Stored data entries
══════
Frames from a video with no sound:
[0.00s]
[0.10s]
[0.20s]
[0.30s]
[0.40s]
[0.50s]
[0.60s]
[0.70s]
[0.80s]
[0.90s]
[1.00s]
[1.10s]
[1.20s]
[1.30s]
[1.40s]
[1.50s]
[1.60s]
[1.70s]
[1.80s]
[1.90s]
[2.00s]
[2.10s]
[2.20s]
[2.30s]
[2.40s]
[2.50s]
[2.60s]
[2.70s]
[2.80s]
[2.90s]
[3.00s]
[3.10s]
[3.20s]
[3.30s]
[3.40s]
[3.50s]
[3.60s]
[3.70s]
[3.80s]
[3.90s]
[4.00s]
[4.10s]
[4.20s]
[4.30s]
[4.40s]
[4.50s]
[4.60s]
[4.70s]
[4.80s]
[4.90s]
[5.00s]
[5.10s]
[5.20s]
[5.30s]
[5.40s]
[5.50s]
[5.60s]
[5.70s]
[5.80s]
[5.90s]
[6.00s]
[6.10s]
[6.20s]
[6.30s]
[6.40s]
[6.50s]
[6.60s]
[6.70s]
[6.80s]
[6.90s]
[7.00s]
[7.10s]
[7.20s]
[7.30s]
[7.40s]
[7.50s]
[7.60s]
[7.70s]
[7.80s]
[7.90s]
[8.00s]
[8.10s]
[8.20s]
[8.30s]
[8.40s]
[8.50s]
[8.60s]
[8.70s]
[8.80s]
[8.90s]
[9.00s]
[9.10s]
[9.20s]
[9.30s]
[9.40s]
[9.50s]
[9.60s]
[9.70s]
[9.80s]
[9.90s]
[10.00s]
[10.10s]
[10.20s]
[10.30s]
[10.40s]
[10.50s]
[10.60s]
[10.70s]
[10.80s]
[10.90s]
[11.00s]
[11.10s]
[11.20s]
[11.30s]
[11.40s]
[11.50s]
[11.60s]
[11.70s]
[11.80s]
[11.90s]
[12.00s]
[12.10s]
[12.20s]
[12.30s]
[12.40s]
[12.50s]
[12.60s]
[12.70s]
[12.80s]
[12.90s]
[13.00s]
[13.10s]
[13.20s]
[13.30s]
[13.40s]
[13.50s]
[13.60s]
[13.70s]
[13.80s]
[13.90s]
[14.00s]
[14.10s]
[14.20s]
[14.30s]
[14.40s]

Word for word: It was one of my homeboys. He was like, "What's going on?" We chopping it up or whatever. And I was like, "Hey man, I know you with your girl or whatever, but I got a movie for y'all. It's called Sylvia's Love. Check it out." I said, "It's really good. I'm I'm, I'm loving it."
══════
**What you are asked to do**
Which lines of the data above contain "with"? Copy each one.

**Reply**
Frames from a video with no sound:
Word for word: It was one of my homeboys. He was like, "What's going on?" We chopping it up or whatever. And I was like, "Hey man, I know you with your girl or whatever, but I got a movie for y'all. It's called Sylvia's Love. Check it out." I said, "It's really good. I'm I'm, I'm loving it."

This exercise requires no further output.